= Hardlife Avenue Stars =

South Sudanese Afro-pop and dance group

Hardlife Avenue Stars is a South Sudanese Afro-pop and dance group. Vocalist Siliman Musa (Nicky Prince) and the late rapper Murye Alex (Mantani) who died on 24 July 2021 in a motor road accident; formed the group in South Sudan in 2011. Initially a duo, Ochwo Junior (Linus) then joined in 2016 after a series of collaborations with Kilo Kwen Kulek, offside and Yau De.
The group now survived with Nicky Prince and Linus as a duo.

== Background ==
Hardlife Avenue Stars released their debut studio album Lost Culture in 2012. Their second studio album Yau De was released on 4 November 2014, earning the group a number of accolades and nominations. On 3 April 2015, the group completed their first album launch dubbed “Yau De,” establishing them as a household name in South Sudan. The band had successful tours in South Sudan and part of Uganda's West Nile Region, claiming a huge attention with their videos being played on Ugandan charts on both television and radio.

== Discography ==
The Hardlife Avenue Stars have done tremendous record breaking performance with several songs released continually. Among the top list of songs, below are some of the tracks trending in all the streets of South Sudan and beyond.
- Ana Yau Bi Arif Album
- Lost Culture 2011
- Yau De 2014
- Mr. Right 2017
- Fi Dom Tai 2022
- Lene Baan

== History ==
The band was formed in 2011 by Nicky Prince and Murye Alex, popularly known as Mantani. They met through Mantani's brother who was a fan of Prince's high school a cappella group. At that time he returned from Khartoum, Sudan and had wanted to form a group; that led to them collectively agreeing on the name “Hardlife Avenue” as a reference to the difficulty of their childhood struggles.

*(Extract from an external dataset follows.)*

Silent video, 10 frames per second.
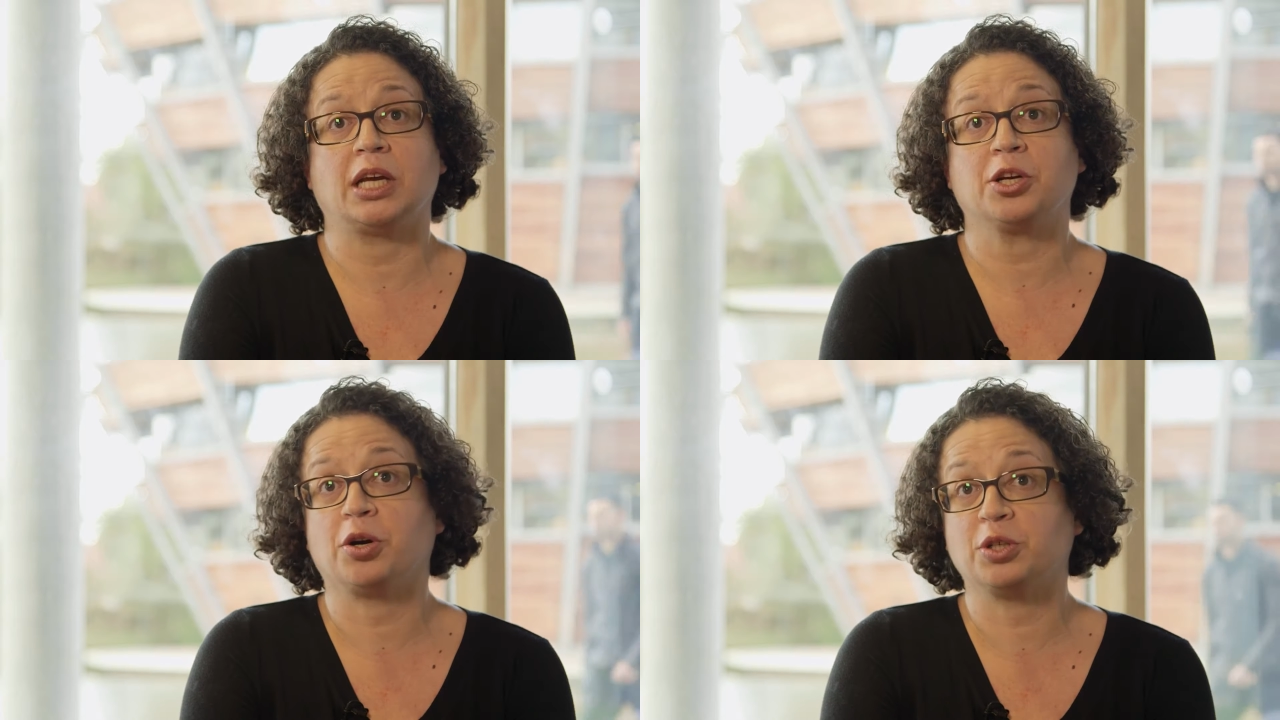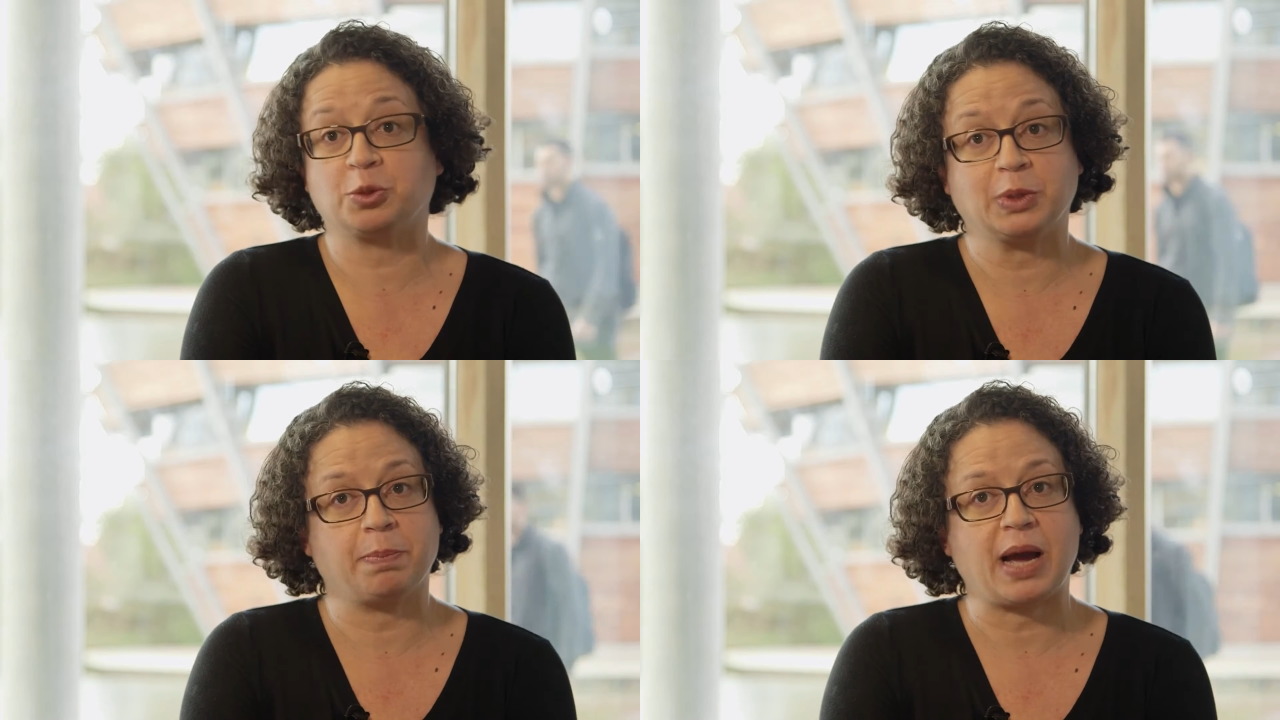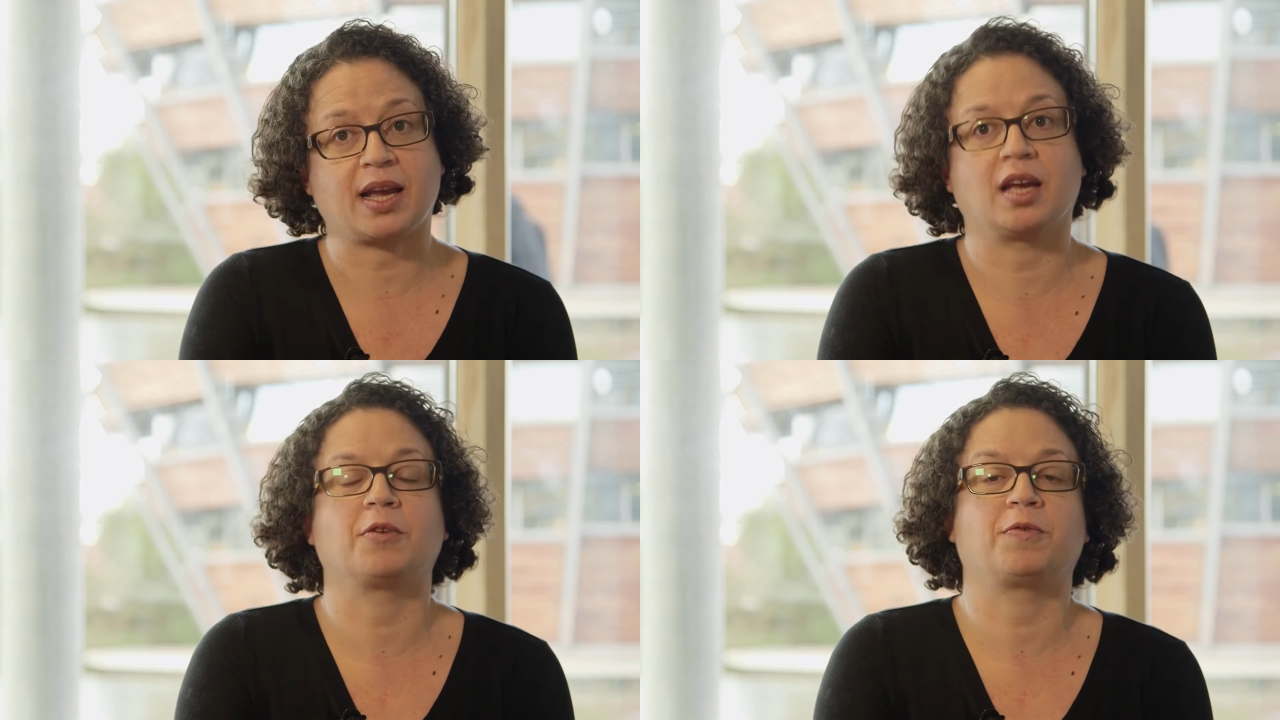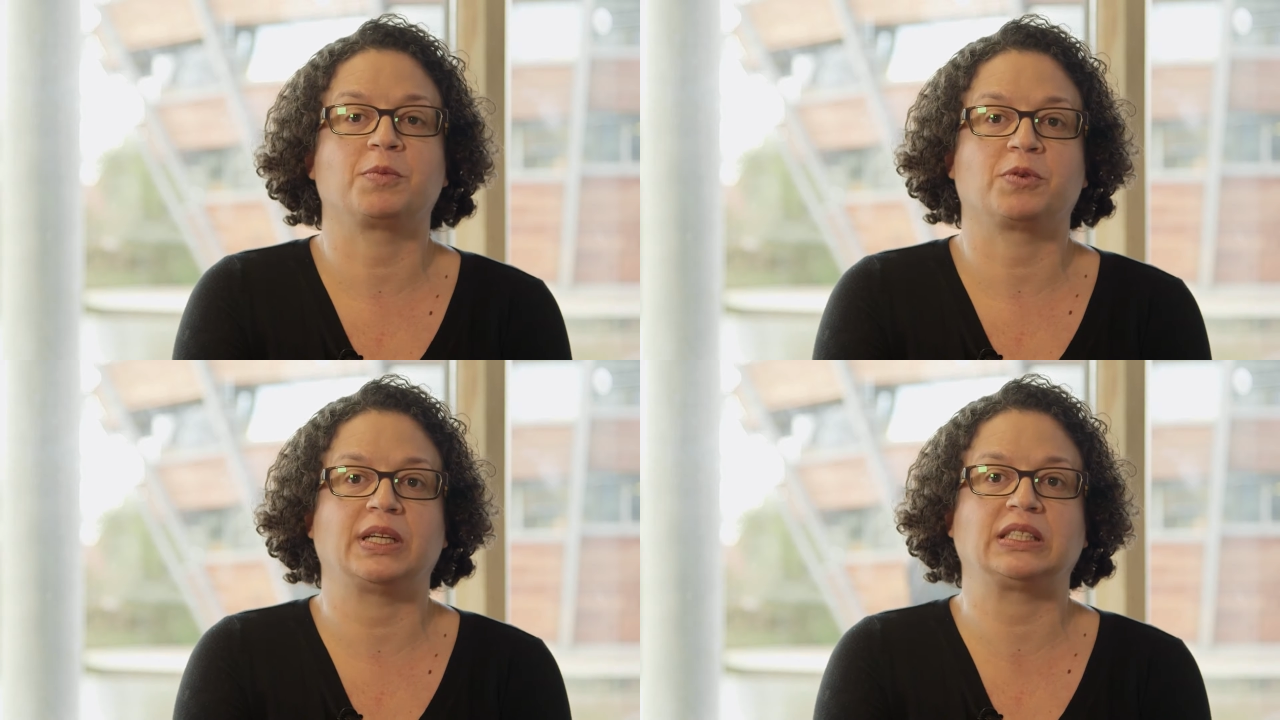encouragement and backing
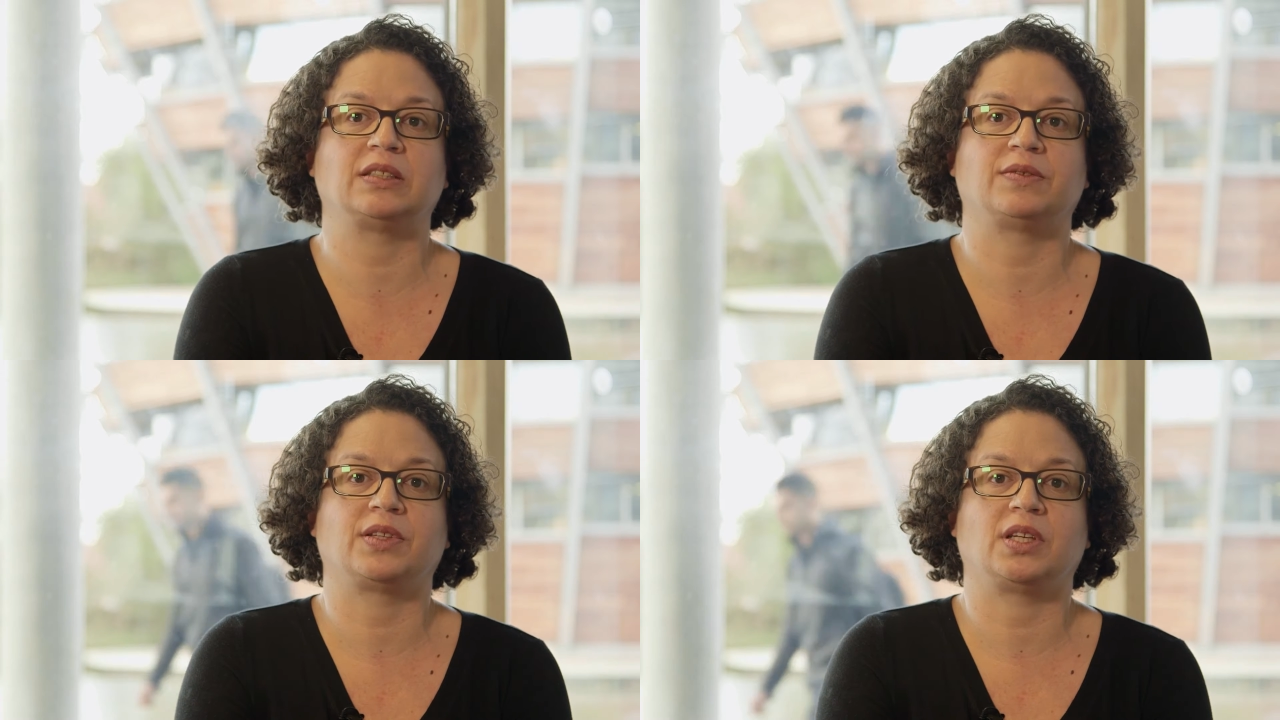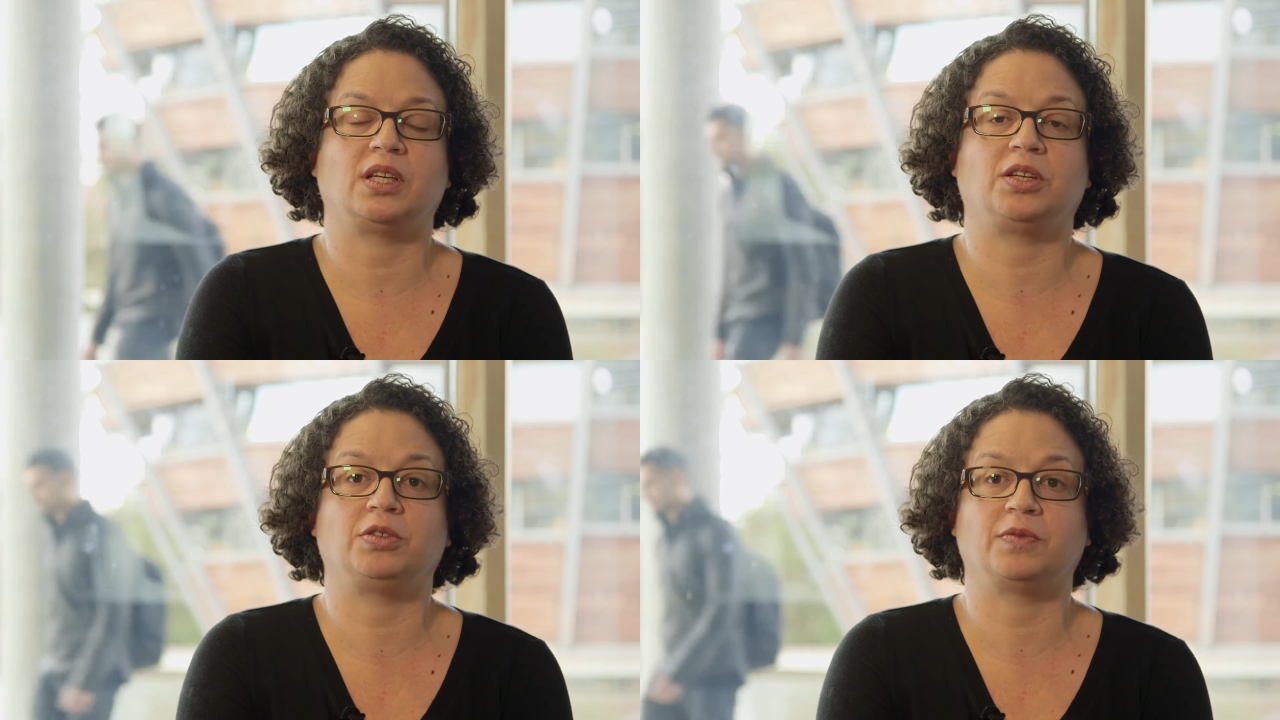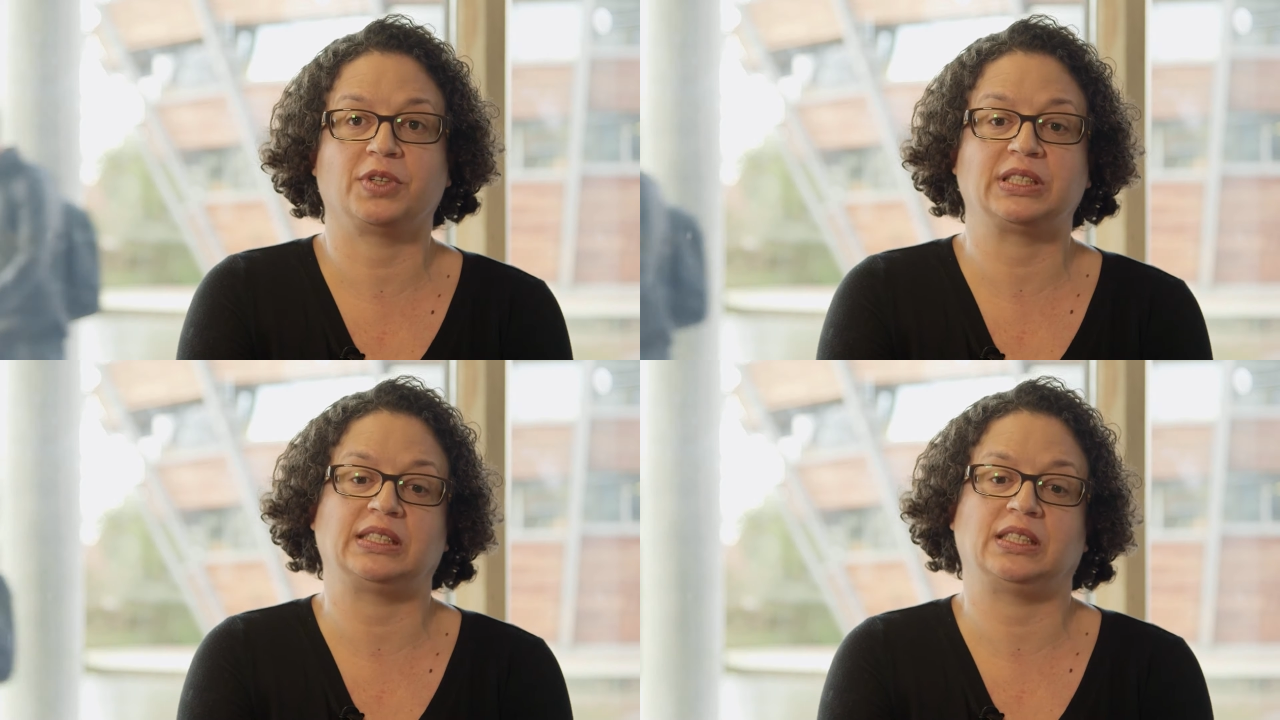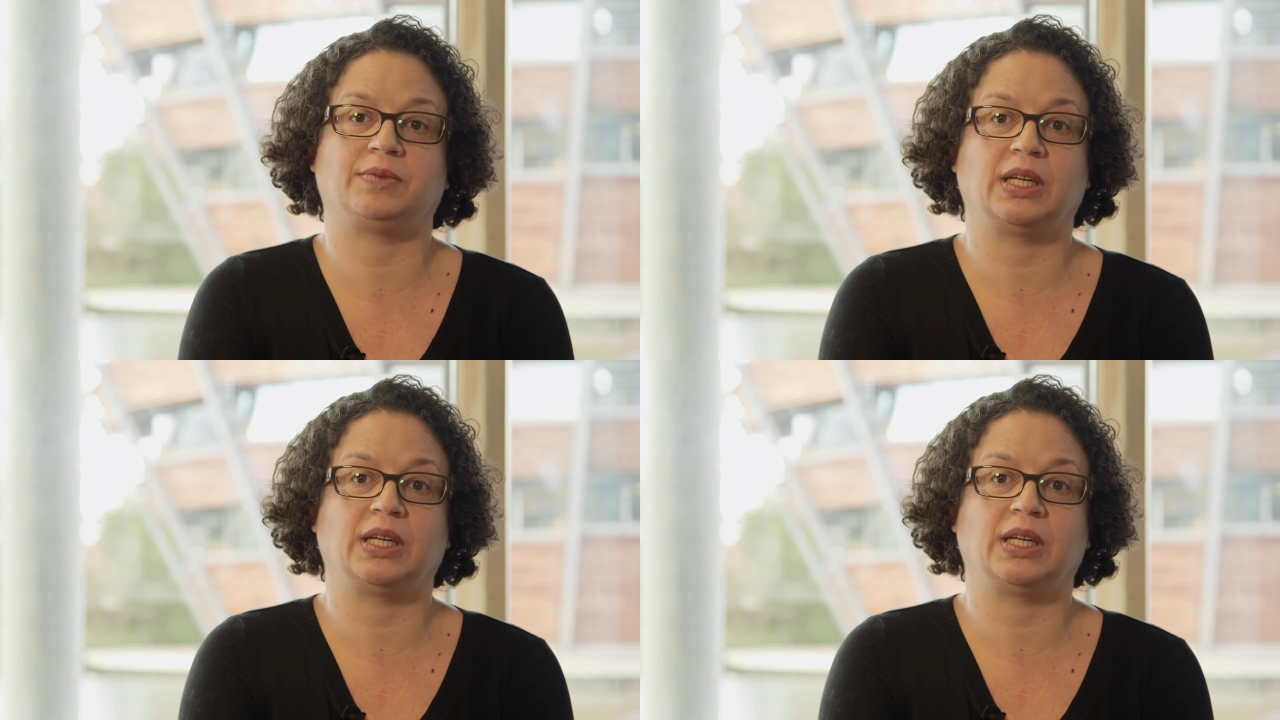from the rest of the university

The group ventured into artist management with signings like JERO OV Hardlife.

Hardlife Avenue Stars lost one of its members, Mantani, in a motorcycle accident in Uganda in 2021.

== Members ==

1. Nicky Prince as the CEO and lead performer
2. Linus as the lead performer and production director
3. Jero as a member
4. Slaughterman Di Panga as team leader for production
5. MD the teacher as a member
- Controversies
Hardlife Avenue Stars initially signed with Rockstars Records.

== Awards ==

- MTN/EYE Radio Awards 2015; Overall Hit Song of the Year - Yau De
- D.V.A Awards 2015; Best Video.
- South Sudan Talented Youth Award (SSTYA) 201/2018; Best crew.
- South Sudan Talented Youth Award (SSTYA) 2017/2018; Best video for the year.
- South Sudan Talented Youth Award (SSTYA) 2017/2108; Best song of the year.